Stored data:

>>>

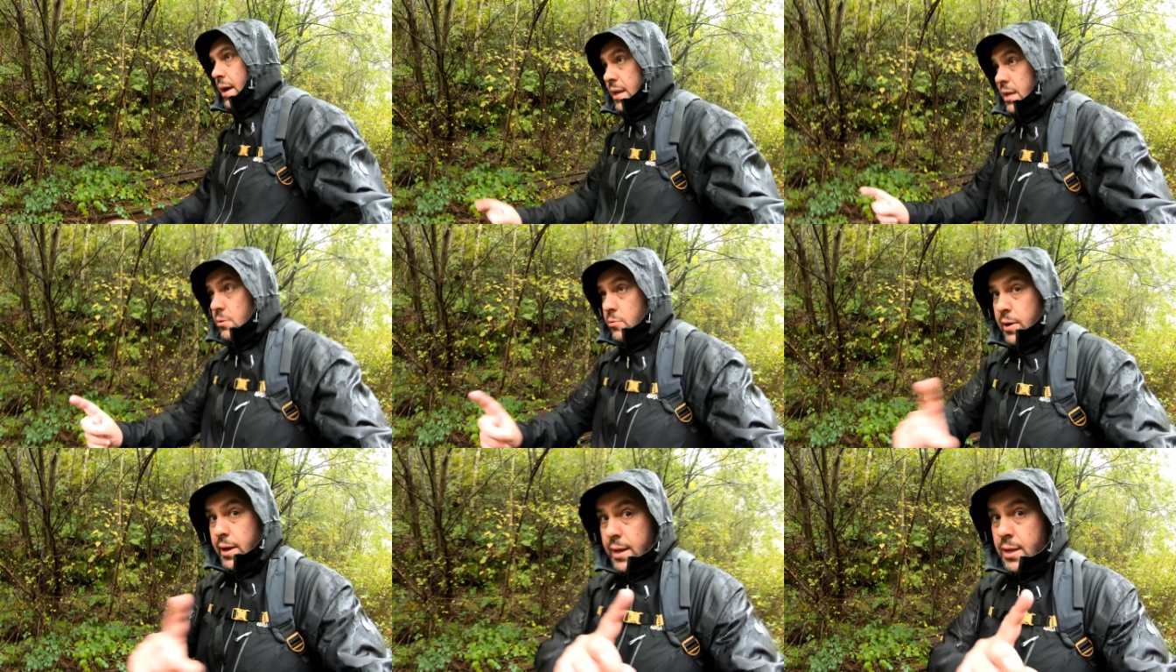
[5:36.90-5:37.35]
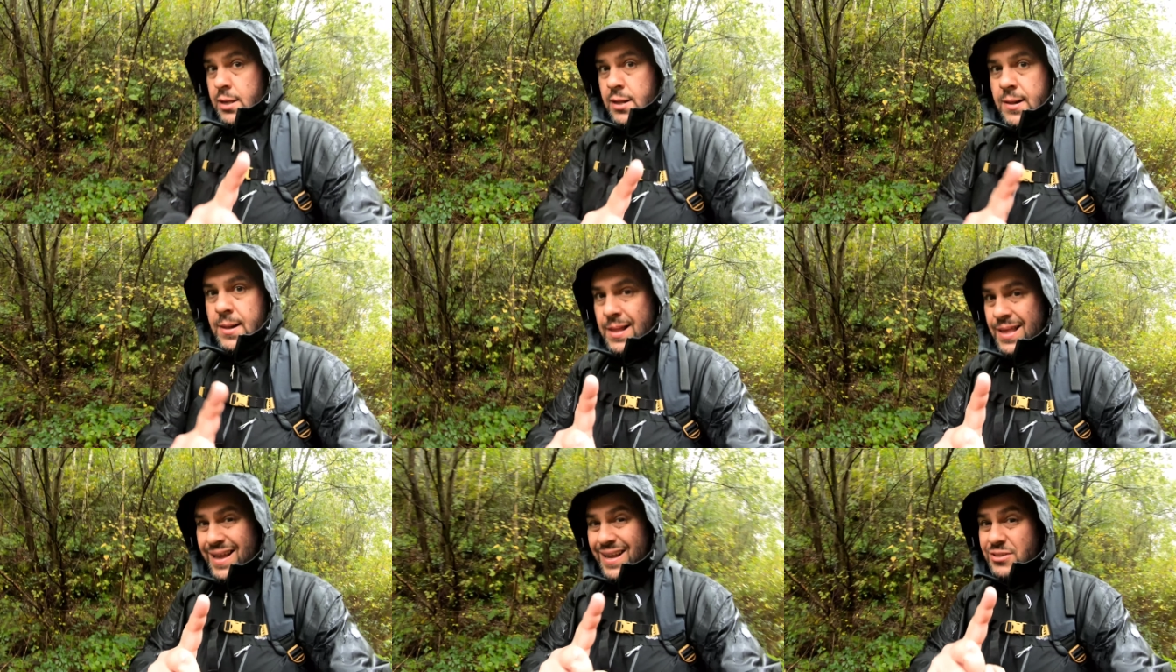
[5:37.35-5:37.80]
Anyway,
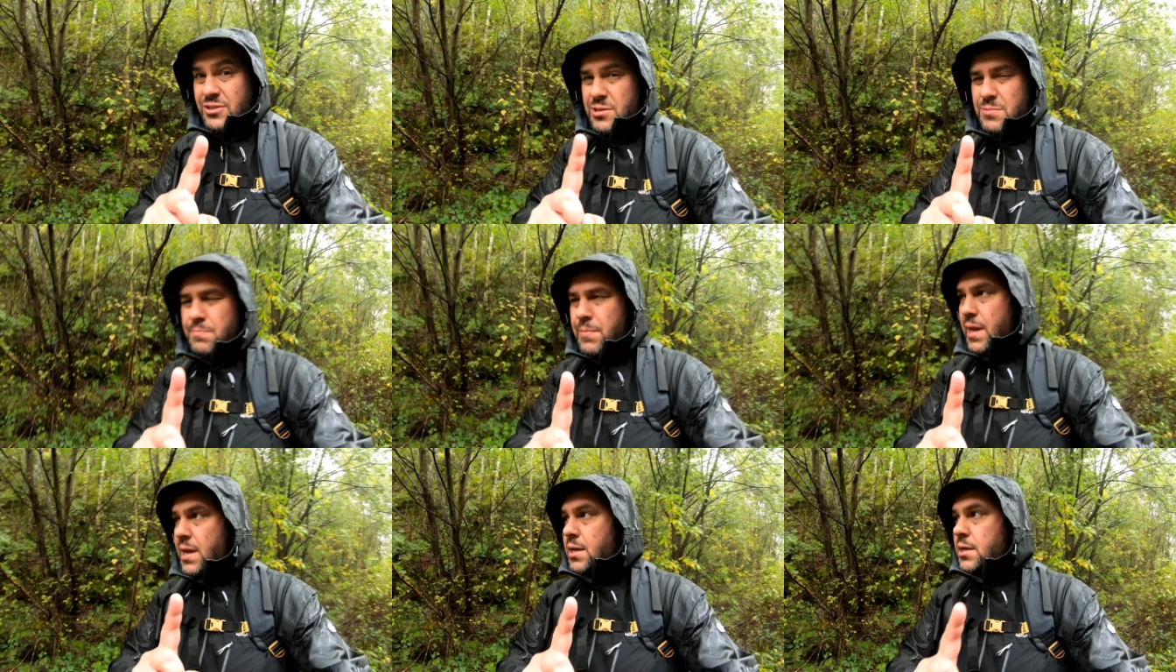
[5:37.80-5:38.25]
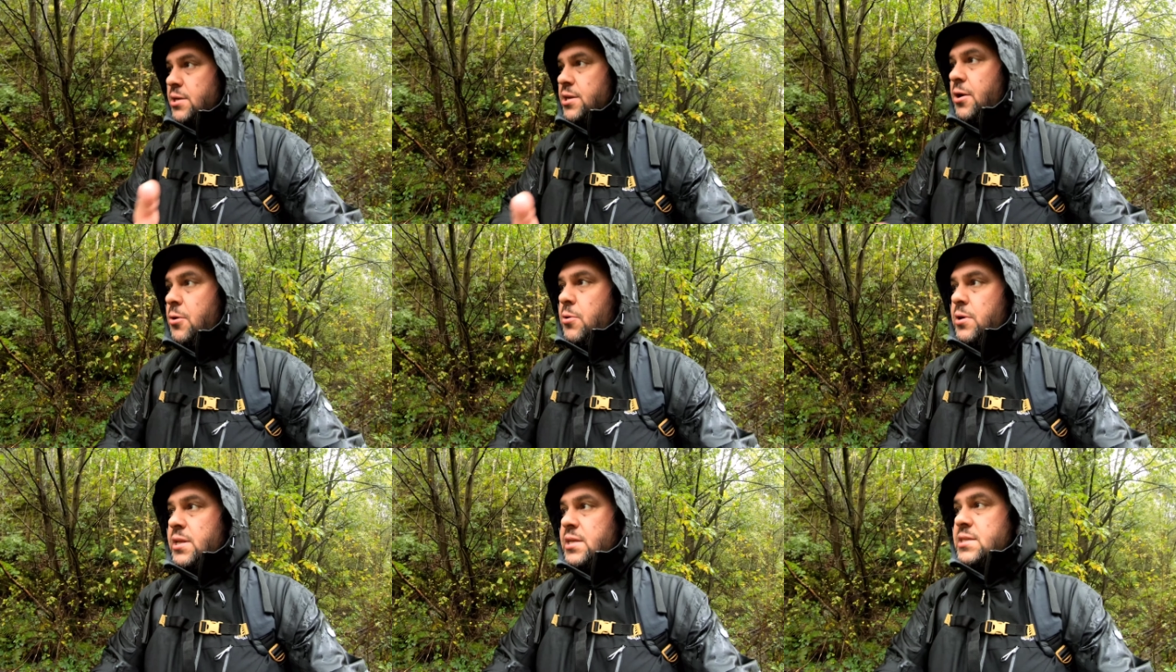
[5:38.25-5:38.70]
I'll just make a
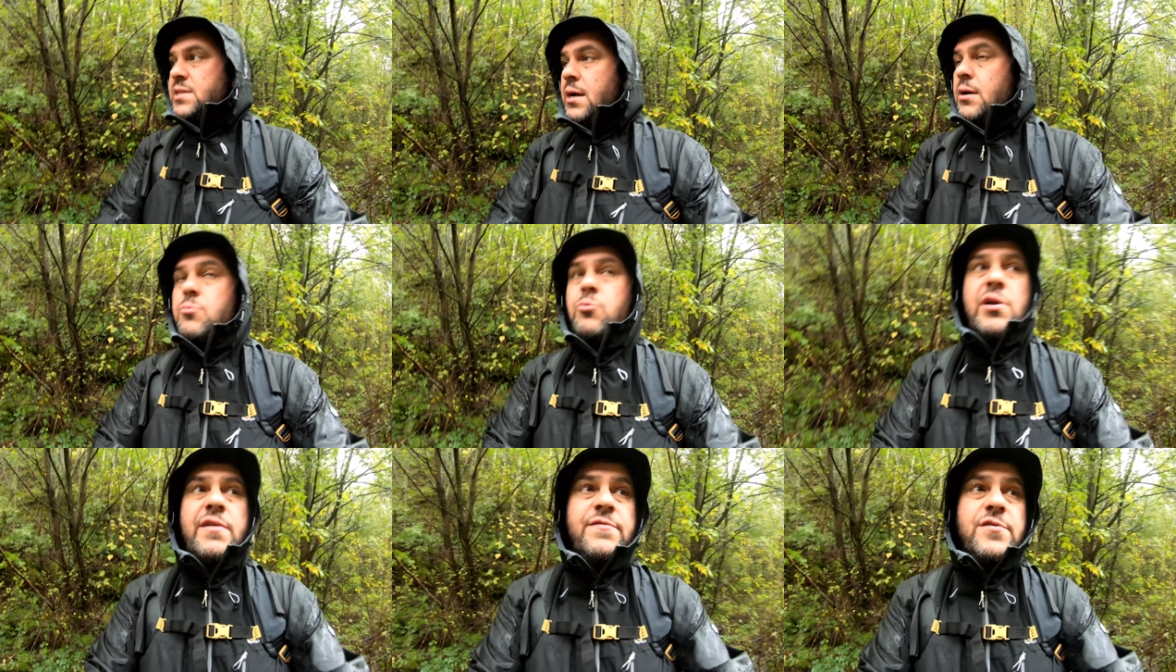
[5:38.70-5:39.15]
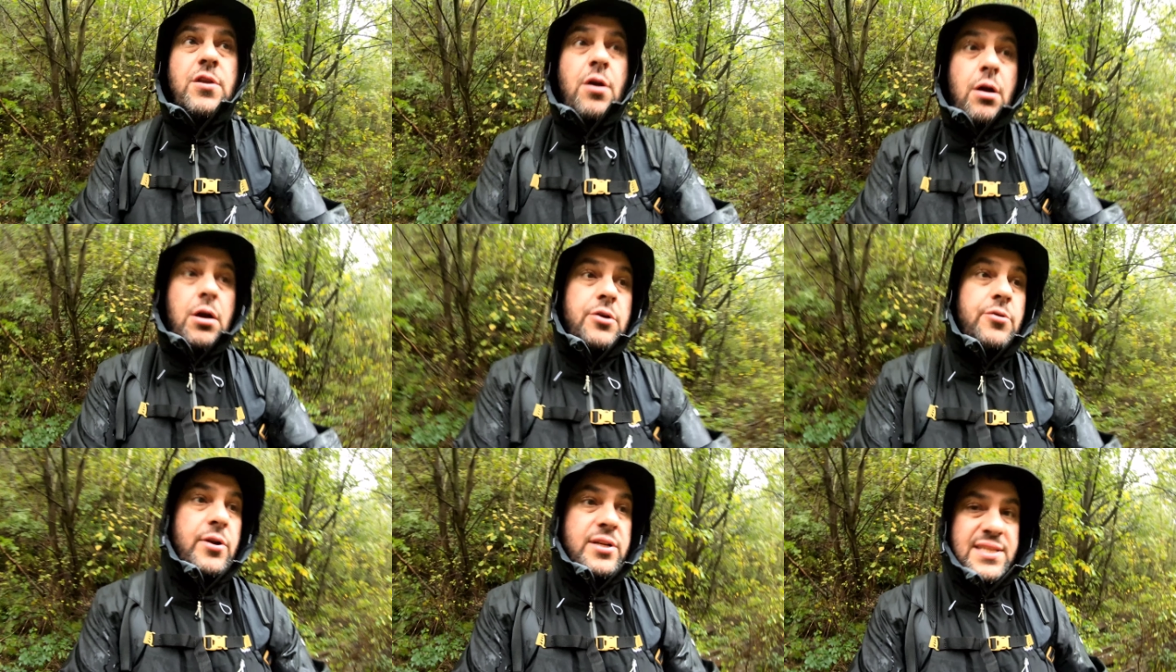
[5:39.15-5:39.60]
note of this now. We've
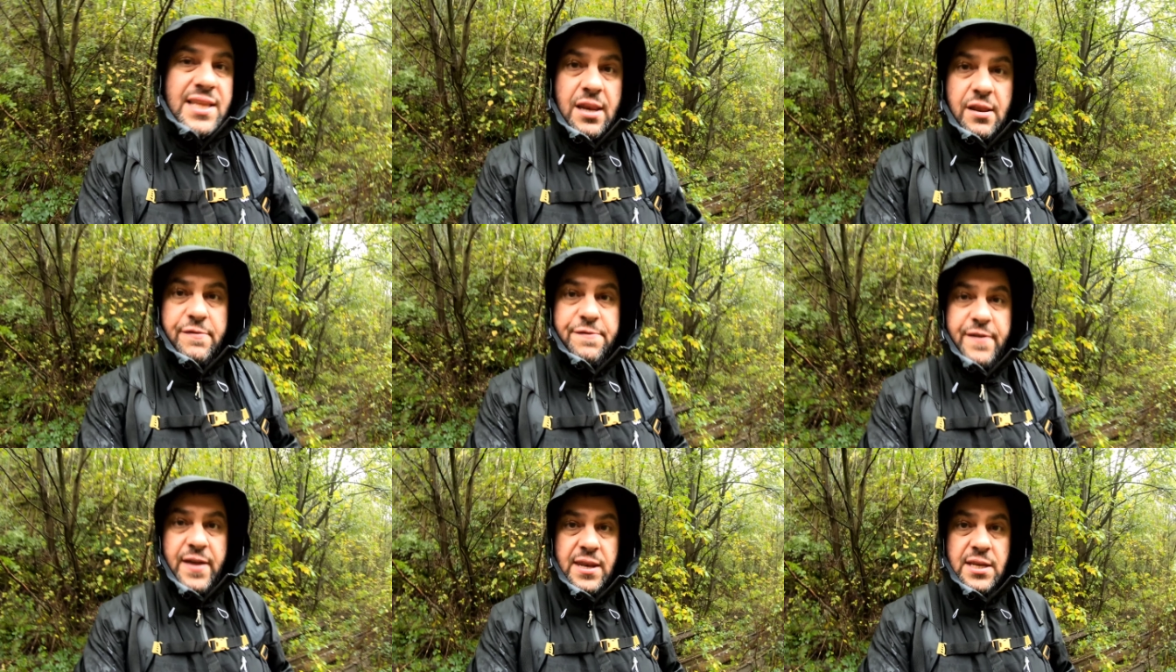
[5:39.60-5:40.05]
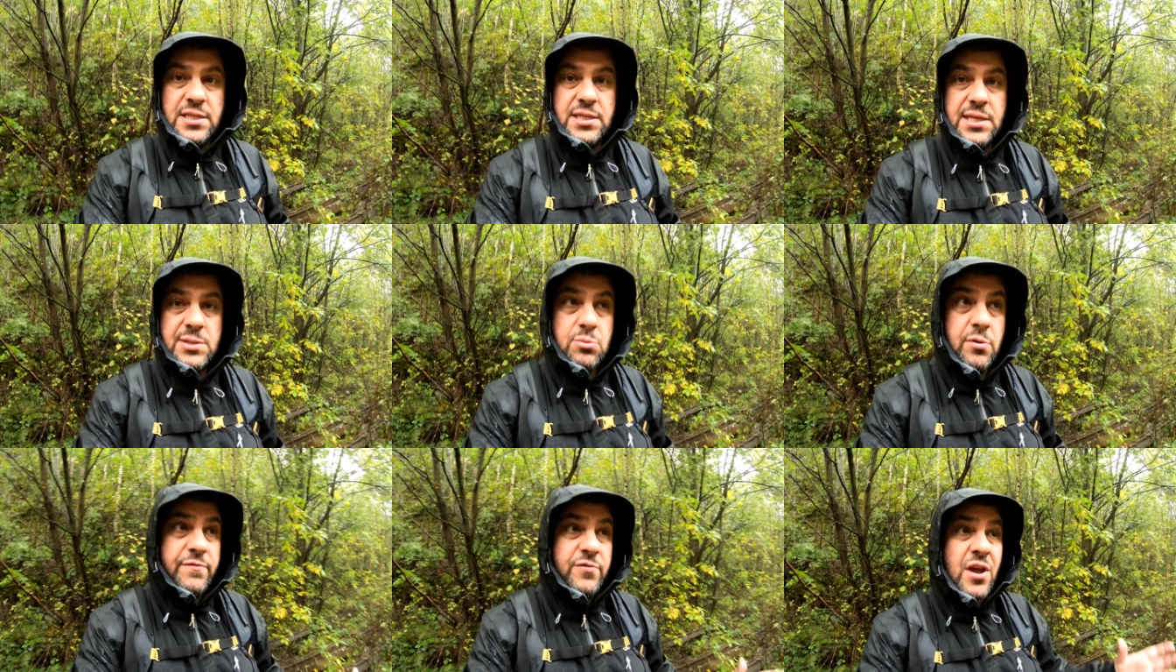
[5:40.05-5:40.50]
not crossed any
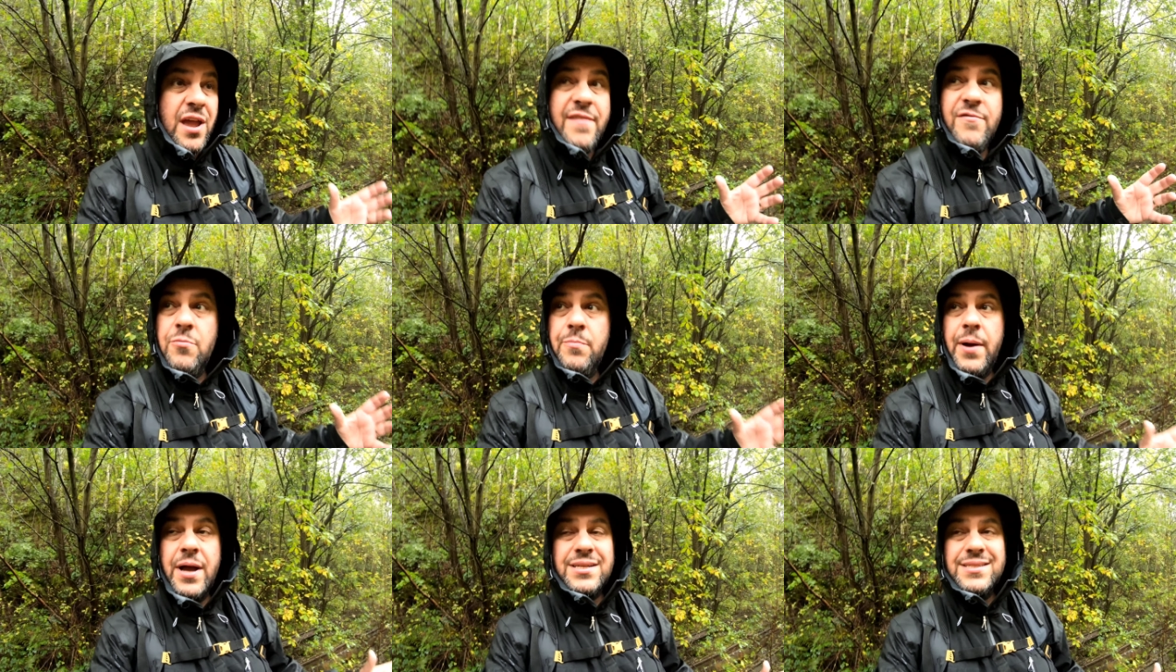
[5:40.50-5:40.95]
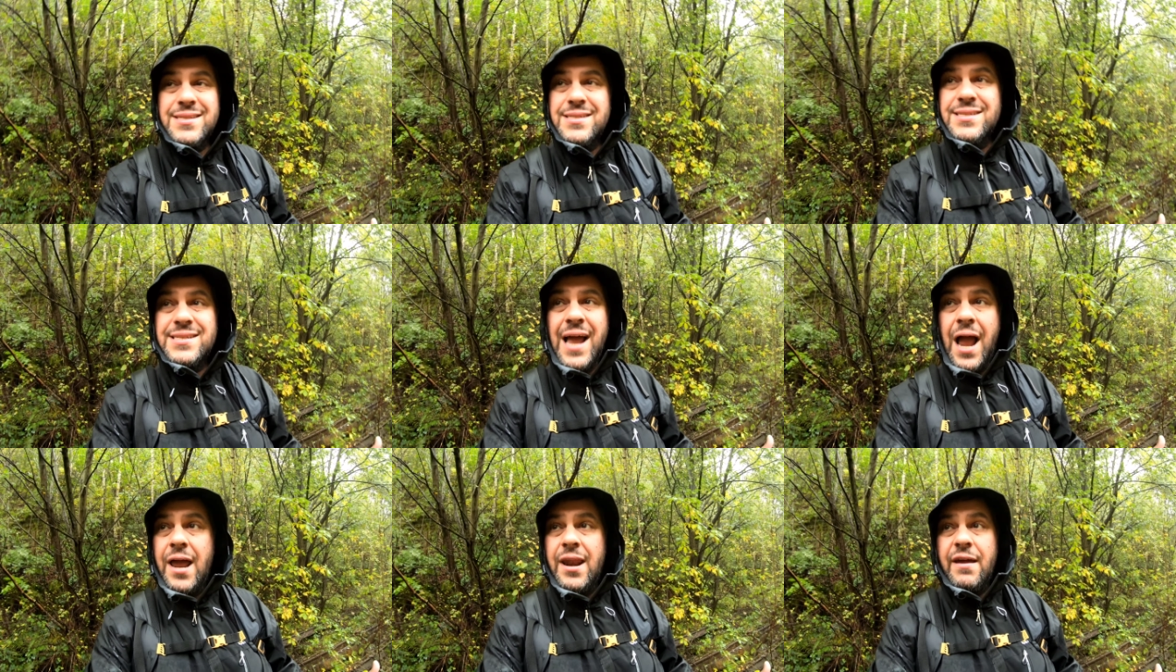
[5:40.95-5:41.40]
fences. We've not even passed a
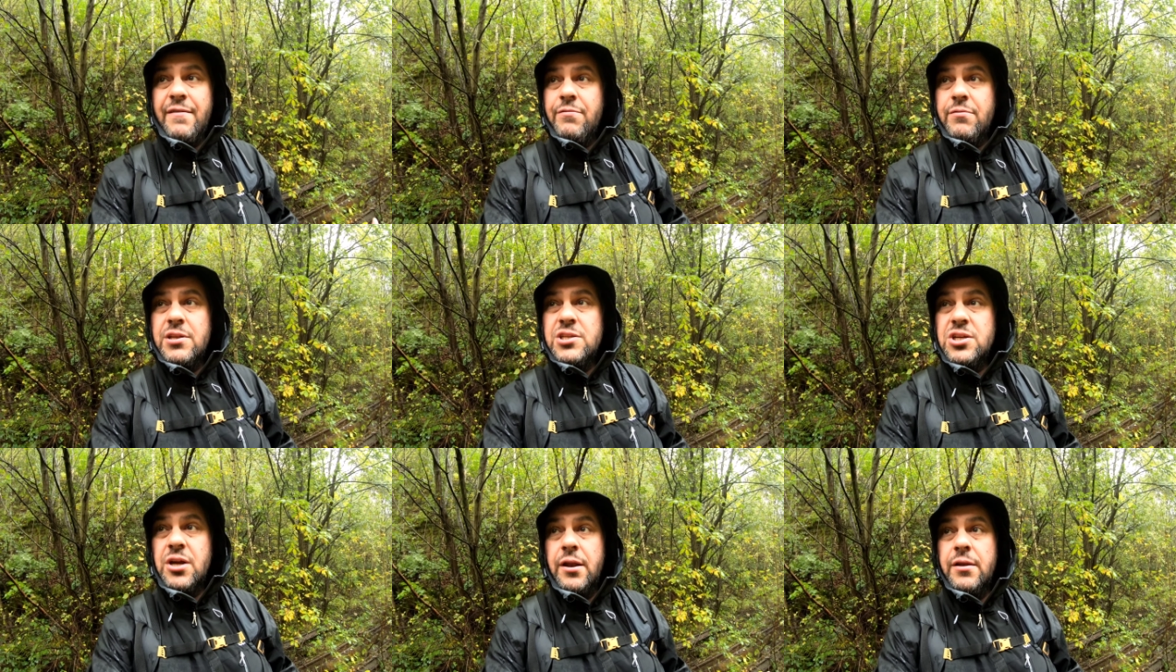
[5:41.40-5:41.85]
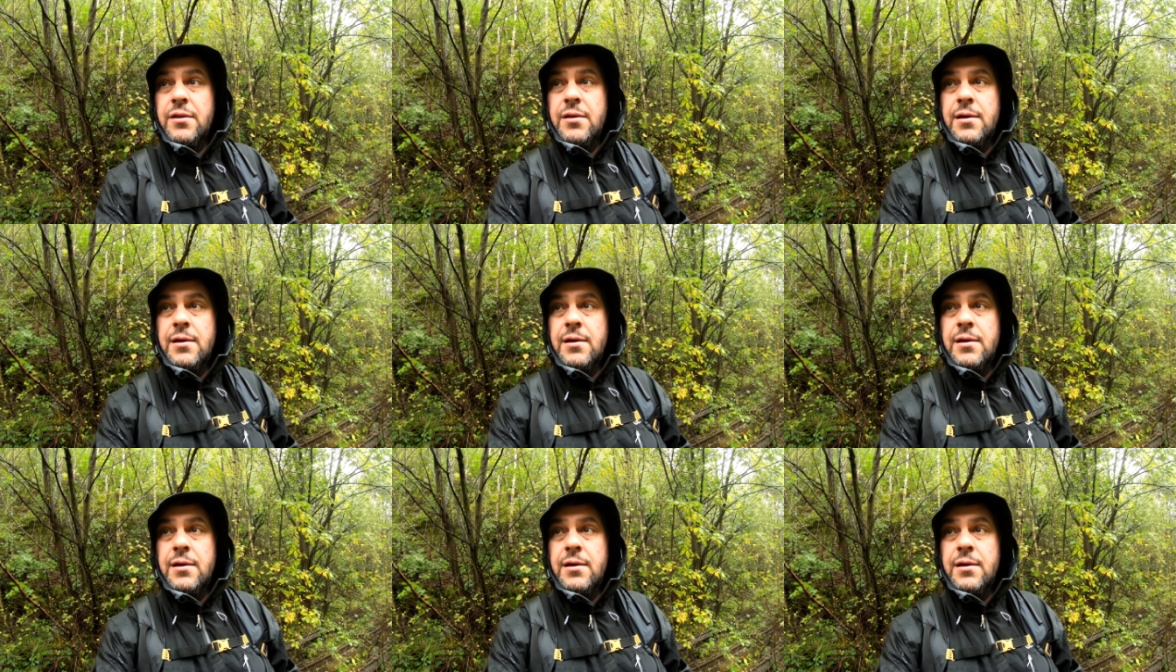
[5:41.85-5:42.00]
sign, have we, John?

<<<

Problem to work on >> After locating the line containing "[5:37.80-5:38.25]" in the entries above, repeat only it and each later line through the end, exactly, without any pictures.

Task solution >>
[5:37.80-5:38.25]
[5:38.25-5:38.70]
I'll just make a
[5:38.70-5:39.15]
[5:39.15-5:39.60]
note of this now. We've
[5:39.60-5:40.05]
[5:40.05-5:40.50]
not crossed any
[5:40.50-5:40.95]
[5:40.95-5:41.40]
fences. We've not even passed a
[5:41.40-5:41.85]
[5:41.85-5:42.00]
sign, have we, John?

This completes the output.